GIVEN INFORMATION: Begin
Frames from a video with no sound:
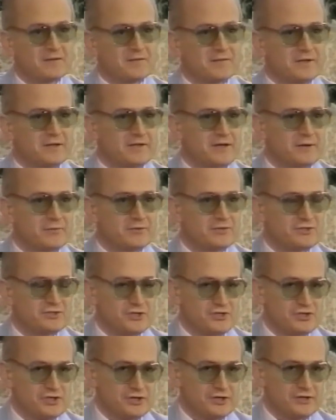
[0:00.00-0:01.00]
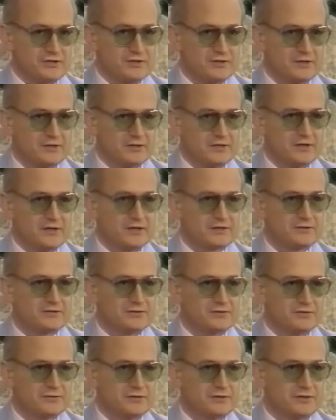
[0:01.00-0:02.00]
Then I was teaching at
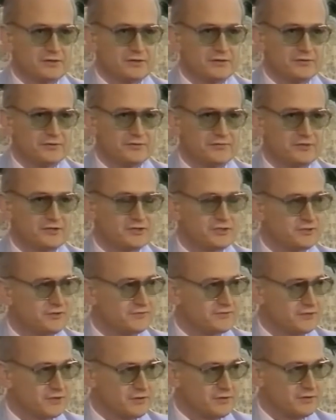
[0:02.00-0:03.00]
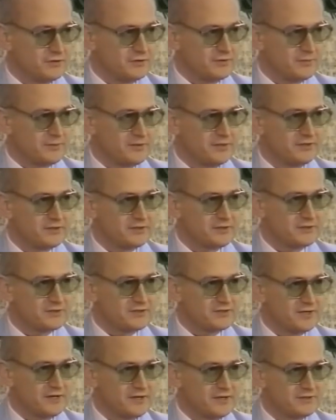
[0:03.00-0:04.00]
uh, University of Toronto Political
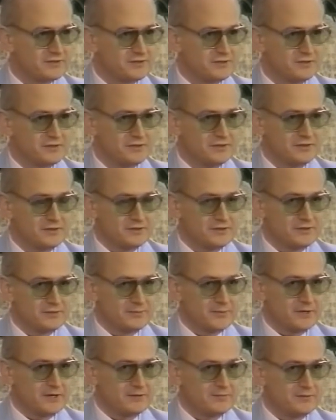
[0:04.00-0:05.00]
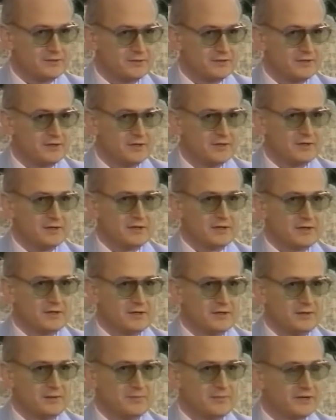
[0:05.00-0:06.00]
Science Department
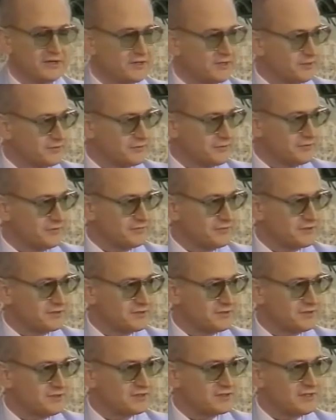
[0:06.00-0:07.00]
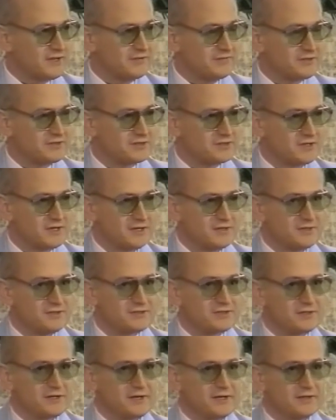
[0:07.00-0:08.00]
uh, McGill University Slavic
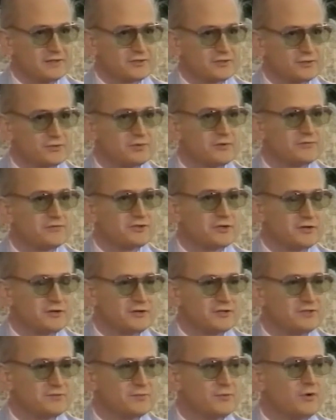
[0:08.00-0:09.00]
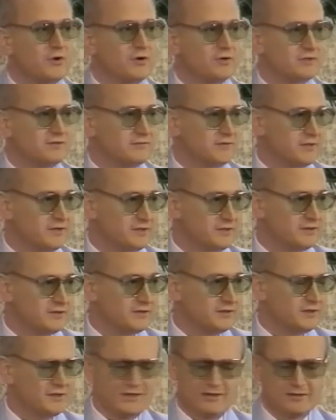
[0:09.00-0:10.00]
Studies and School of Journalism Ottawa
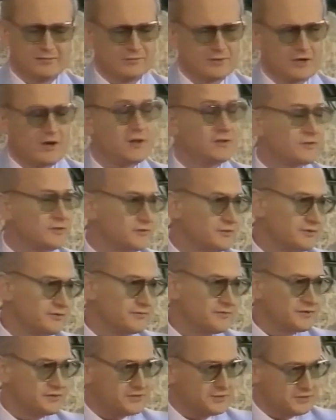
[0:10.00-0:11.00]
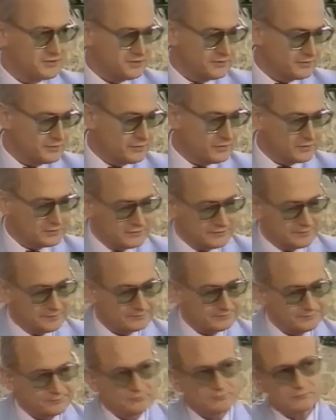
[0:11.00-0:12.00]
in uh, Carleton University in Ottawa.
GIVEN INFORMATION: End
GIVEN INFORMATION: Begin
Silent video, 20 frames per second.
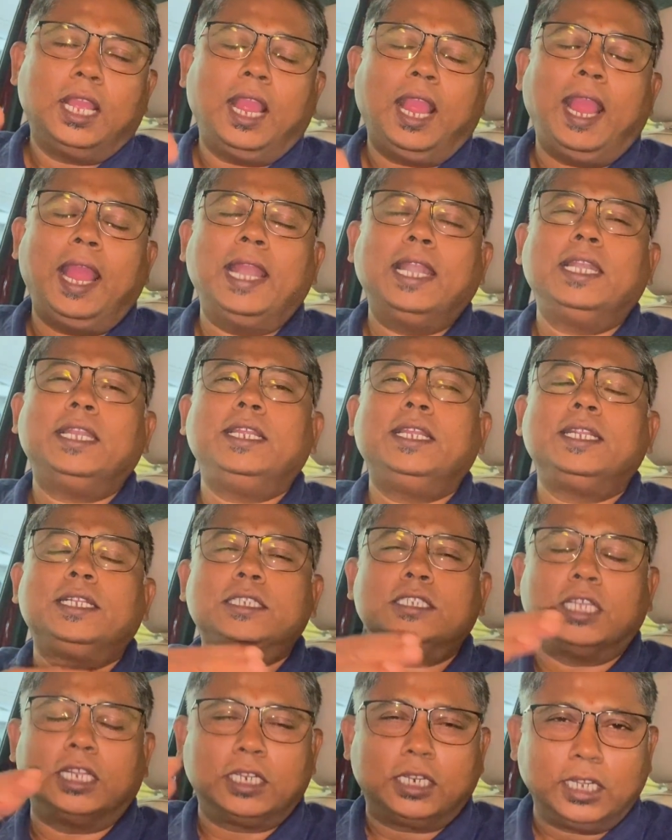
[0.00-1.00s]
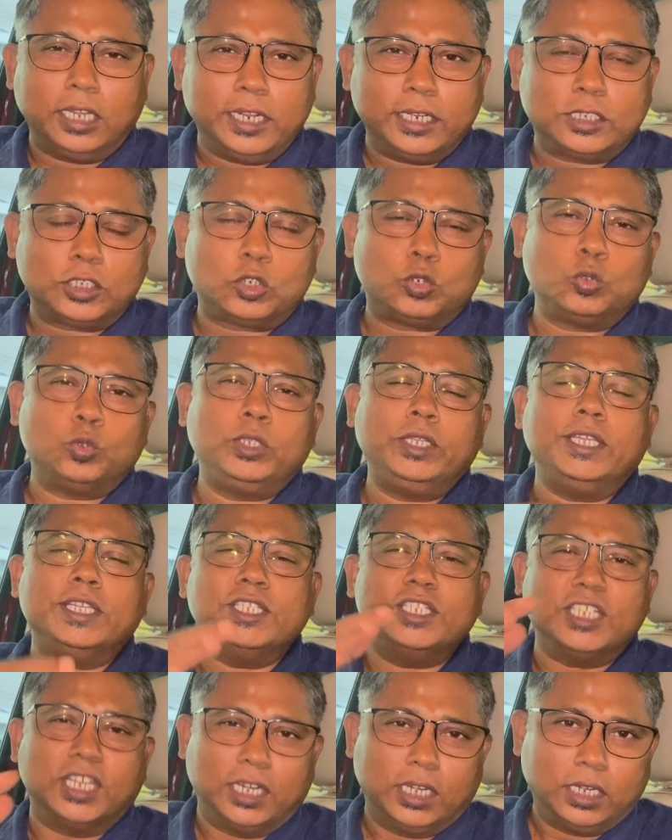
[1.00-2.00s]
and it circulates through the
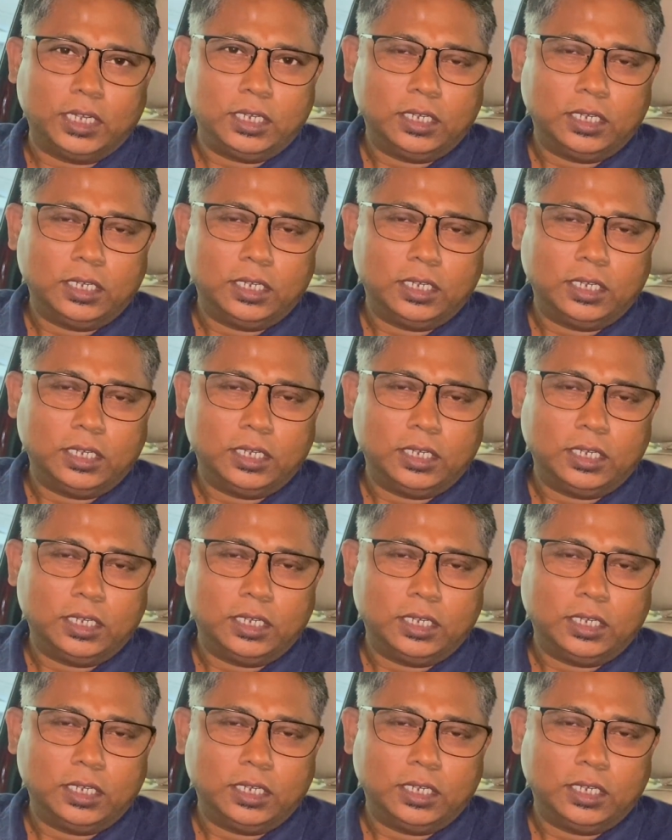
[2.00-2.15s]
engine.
GIVEN INFORMATION: End
Copy out all lines of the listing where the word "video" appears.

Frames from a video with no sound:
Silent video, 20 frames per second.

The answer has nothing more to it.